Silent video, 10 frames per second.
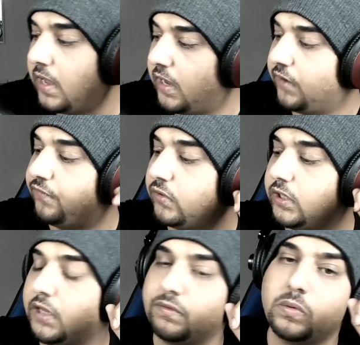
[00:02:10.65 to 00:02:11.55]
And for
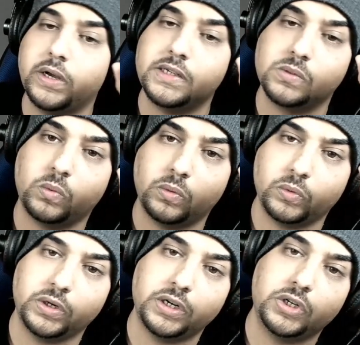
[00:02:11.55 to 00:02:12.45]
the giveaways, what
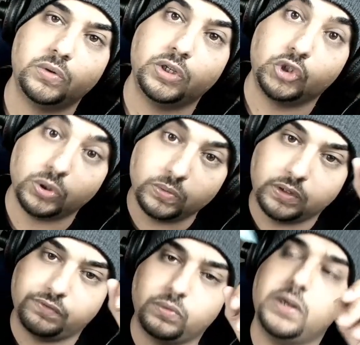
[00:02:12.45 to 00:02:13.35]
we're going to do, the
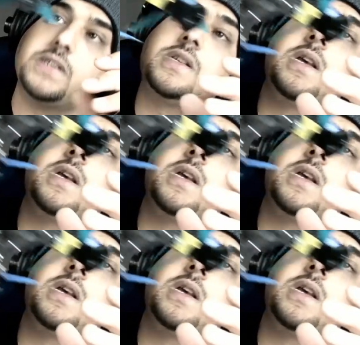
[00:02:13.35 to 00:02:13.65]
drone giveaways,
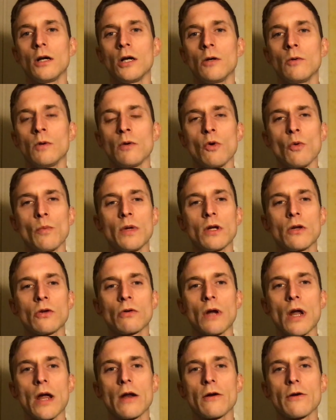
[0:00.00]
We will be
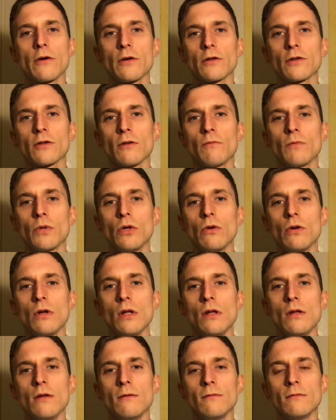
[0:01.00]
creators of
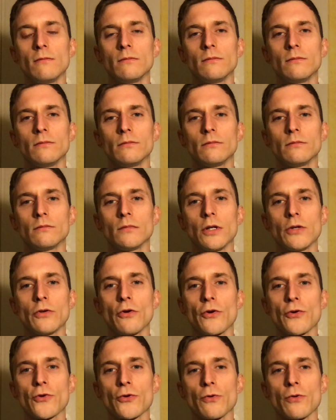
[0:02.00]
beauty and
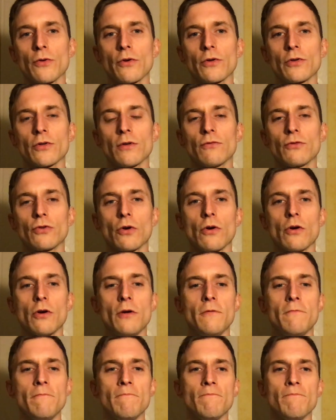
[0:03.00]
nurturers of joy.
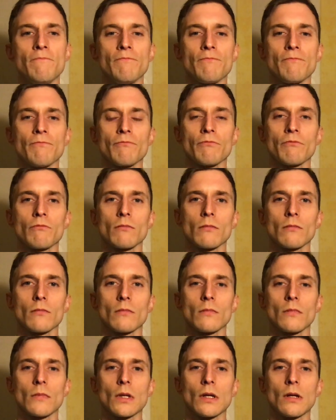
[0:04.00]

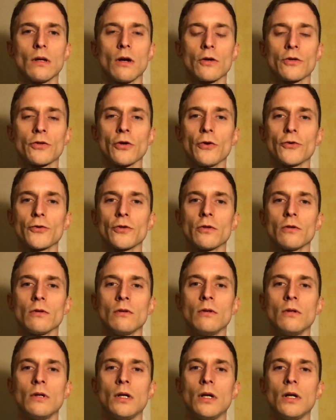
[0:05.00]
Our
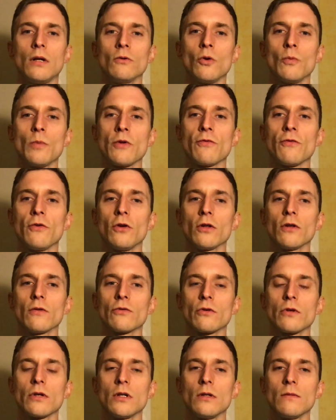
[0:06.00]
children will be full of
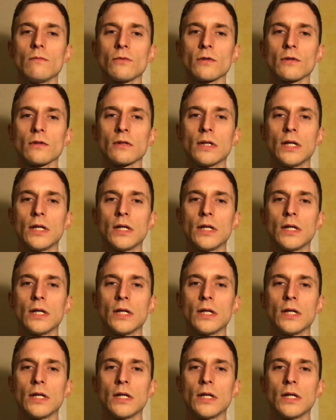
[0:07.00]
dreams,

━━━━━━

TASK OBJECTIVE:
Apart from the pictures, every line above must be repeated exactly.

ANSWER SPACE:
Silent video, 10 frames per second.
[00:02:10.65 to 00:02:11.55]
And for
[00:02:11.55 to 00:02:12.45]
the giveaways, what
[00:02:12.45 to 00:02:13.35]
we're going to do, the
[00:02:13.35 to 00:02:13.65]
drone giveaways,
[0:00.00]
We will be
[0:01.00]
creators of
[0:02.00]
beauty and
[0:03.00]
nurturers of joy.
[0:04.00]

[0:05.00]
Our
[0:06.00]
children will be full of
[0:07.00]
dreams,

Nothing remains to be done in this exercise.